HOW TO COMPLETE THIS TASK. Look through the listing below for the line with "[00:09:02.17]" and the line with "[00:09:04.77]". Copy both, along with every line between them, exactly and with no pictures.

STUDY MATERIAL.
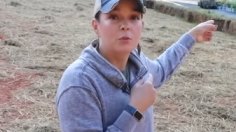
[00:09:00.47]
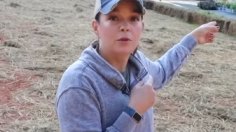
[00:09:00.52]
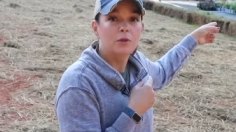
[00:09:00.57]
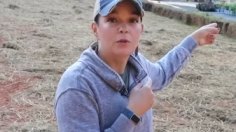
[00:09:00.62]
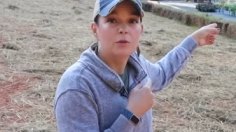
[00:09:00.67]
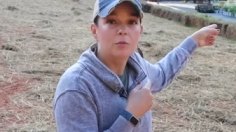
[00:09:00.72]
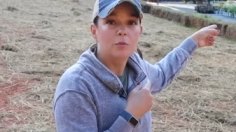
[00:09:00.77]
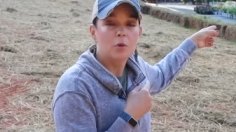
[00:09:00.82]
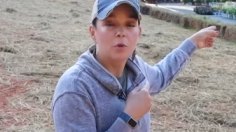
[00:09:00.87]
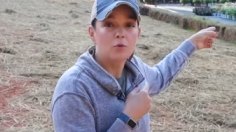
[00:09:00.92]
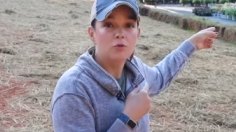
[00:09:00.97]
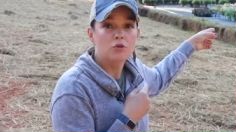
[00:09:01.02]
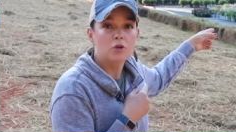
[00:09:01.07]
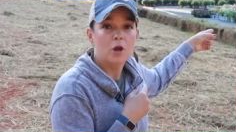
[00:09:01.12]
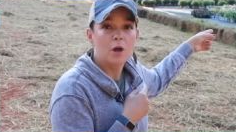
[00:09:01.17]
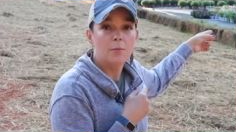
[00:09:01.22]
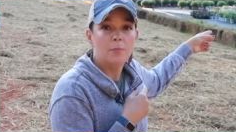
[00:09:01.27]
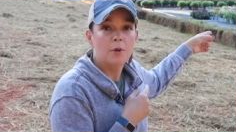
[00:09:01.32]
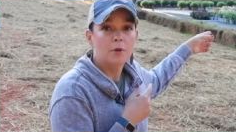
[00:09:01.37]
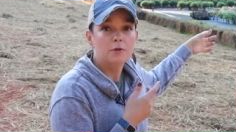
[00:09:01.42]
with mulch,
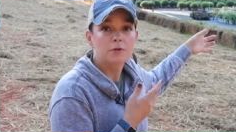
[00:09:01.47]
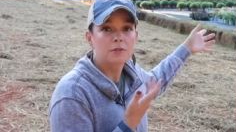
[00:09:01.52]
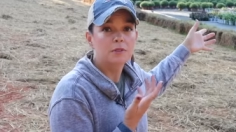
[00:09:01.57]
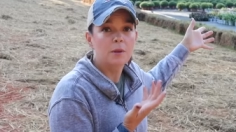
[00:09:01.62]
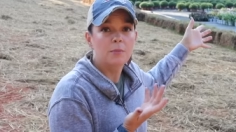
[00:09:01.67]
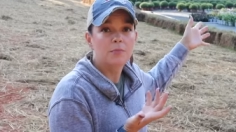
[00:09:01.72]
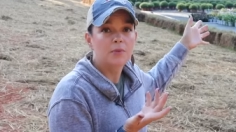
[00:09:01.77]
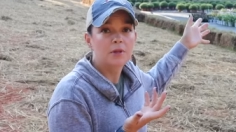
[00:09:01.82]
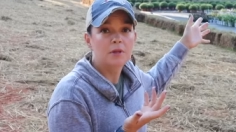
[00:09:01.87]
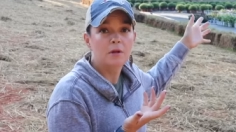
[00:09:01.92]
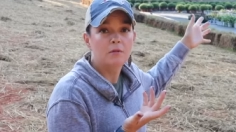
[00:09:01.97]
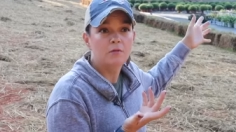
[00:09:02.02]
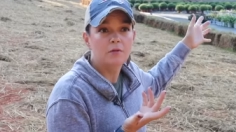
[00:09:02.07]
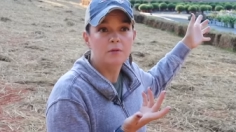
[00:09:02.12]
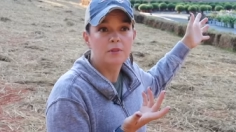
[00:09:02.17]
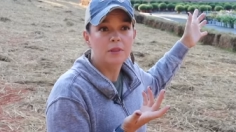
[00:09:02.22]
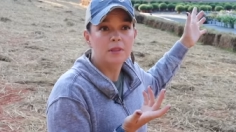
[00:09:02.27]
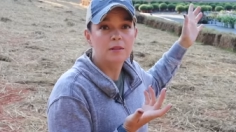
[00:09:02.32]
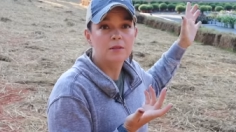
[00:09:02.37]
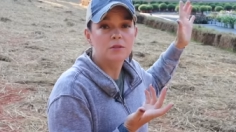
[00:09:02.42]
compost, something of
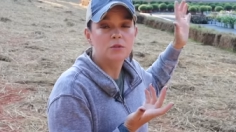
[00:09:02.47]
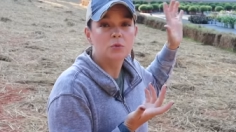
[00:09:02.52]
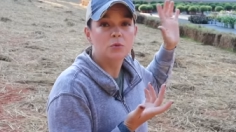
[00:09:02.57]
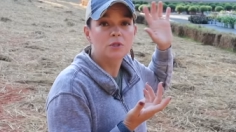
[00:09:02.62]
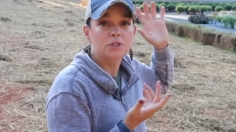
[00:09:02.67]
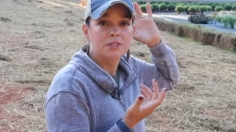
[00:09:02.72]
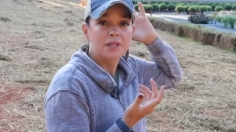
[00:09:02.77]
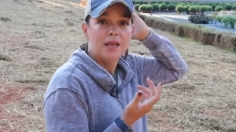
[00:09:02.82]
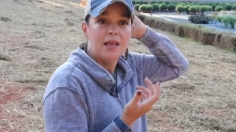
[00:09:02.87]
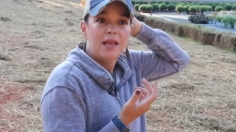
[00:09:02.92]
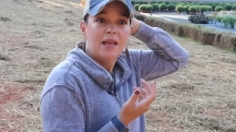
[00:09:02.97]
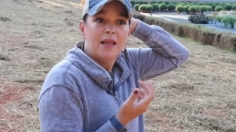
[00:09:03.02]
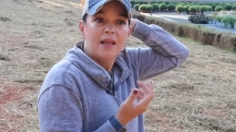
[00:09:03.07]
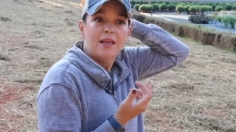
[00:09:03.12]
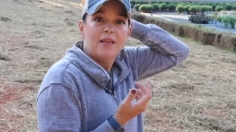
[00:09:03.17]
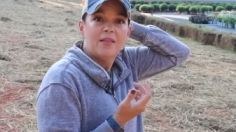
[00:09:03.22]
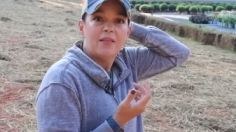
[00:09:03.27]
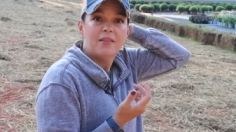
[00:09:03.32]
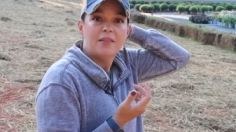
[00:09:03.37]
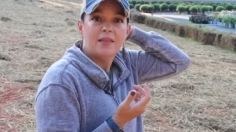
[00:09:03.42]
the sorts
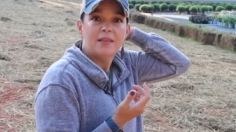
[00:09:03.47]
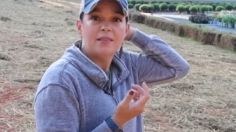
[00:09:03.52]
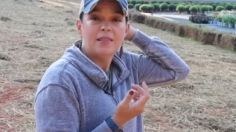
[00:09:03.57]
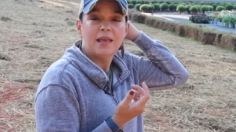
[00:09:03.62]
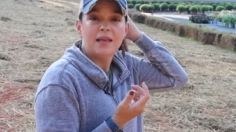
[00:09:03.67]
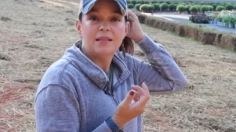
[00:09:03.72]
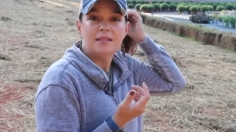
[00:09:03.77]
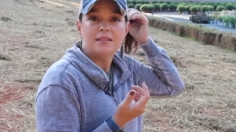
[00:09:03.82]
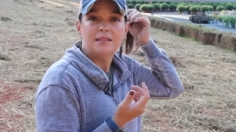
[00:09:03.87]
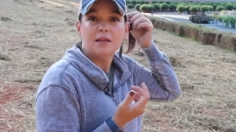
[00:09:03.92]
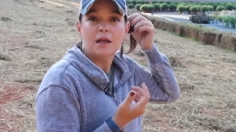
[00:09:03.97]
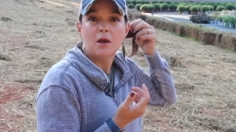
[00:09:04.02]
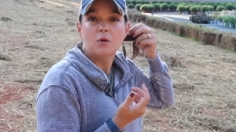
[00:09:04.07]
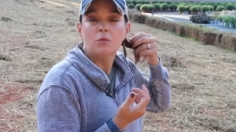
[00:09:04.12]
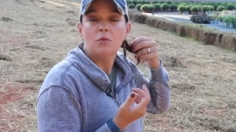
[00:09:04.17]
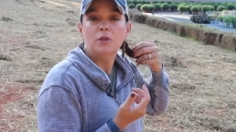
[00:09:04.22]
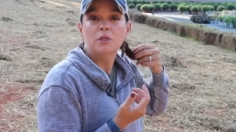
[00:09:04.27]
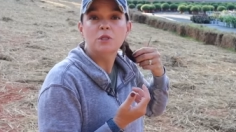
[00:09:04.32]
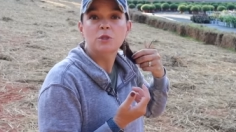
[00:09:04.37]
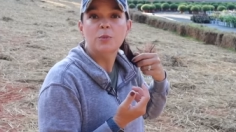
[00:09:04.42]
that's not
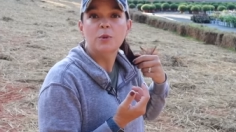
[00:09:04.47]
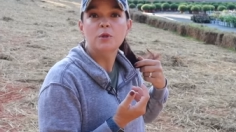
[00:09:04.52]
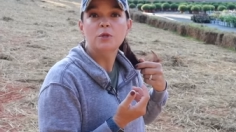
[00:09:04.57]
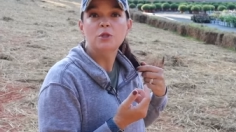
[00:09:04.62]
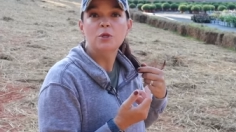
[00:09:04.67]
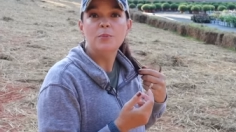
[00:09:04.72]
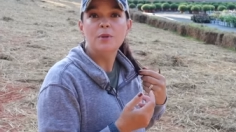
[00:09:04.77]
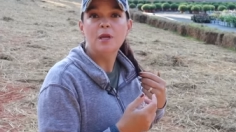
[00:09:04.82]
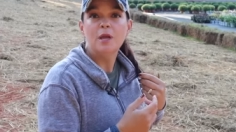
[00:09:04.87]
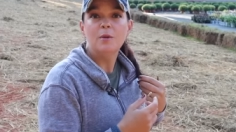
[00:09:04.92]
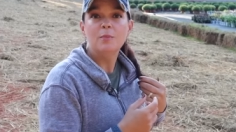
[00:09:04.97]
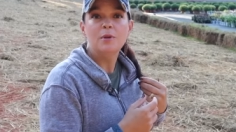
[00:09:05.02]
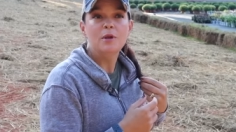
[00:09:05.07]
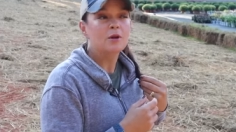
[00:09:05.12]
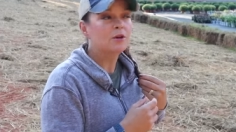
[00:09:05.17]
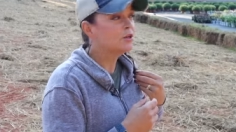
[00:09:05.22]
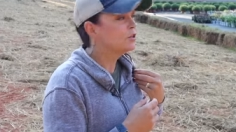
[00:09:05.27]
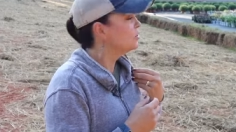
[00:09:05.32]
really supposed to be up here.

TASK OUTPUT.
[00:09:02.17]
[00:09:02.22]
[00:09:02.27]
[00:09:02.32]
[00:09:02.37]
[00:09:02.42]
compost, something of
[00:09:02.47]
[00:09:02.52]
[00:09:02.57]
[00:09:02.62]
[00:09:02.67]
[00:09:02.72]
[00:09:02.77]
[00:09:02.82]
[00:09:02.87]
[00:09:02.92]
[00:09:02.97]
[00:09:03.02]
[00:09:03.07]
[00:09:03.12]
[00:09:03.17]
[00:09:03.22]
[00:09:03.27]
[00:09:03.32]
[00:09:03.37]
[00:09:03.42]
the sorts
[00:09:03.47]
[00:09:03.52]
[00:09:03.57]
[00:09:03.62]
[00:09:03.67]
[00:09:03.72]
[00:09:03.77]
[00:09:03.82]
[00:09:03.87]
[00:09:03.92]
[00:09:03.97]
[00:09:04.02]
[00:09:04.07]
[00:09:04.12]
[00:09:04.17]
[00:09:04.22]
[00:09:04.27]
[00:09:04.32]
[00:09:04.37]
[00:09:04.42]
that's not
[00:09:04.47]
[00:09:04.52]
[00:09:04.57]
[00:09:04.62]
[00:09:04.67]
[00:09:04.72]
[00:09:04.77]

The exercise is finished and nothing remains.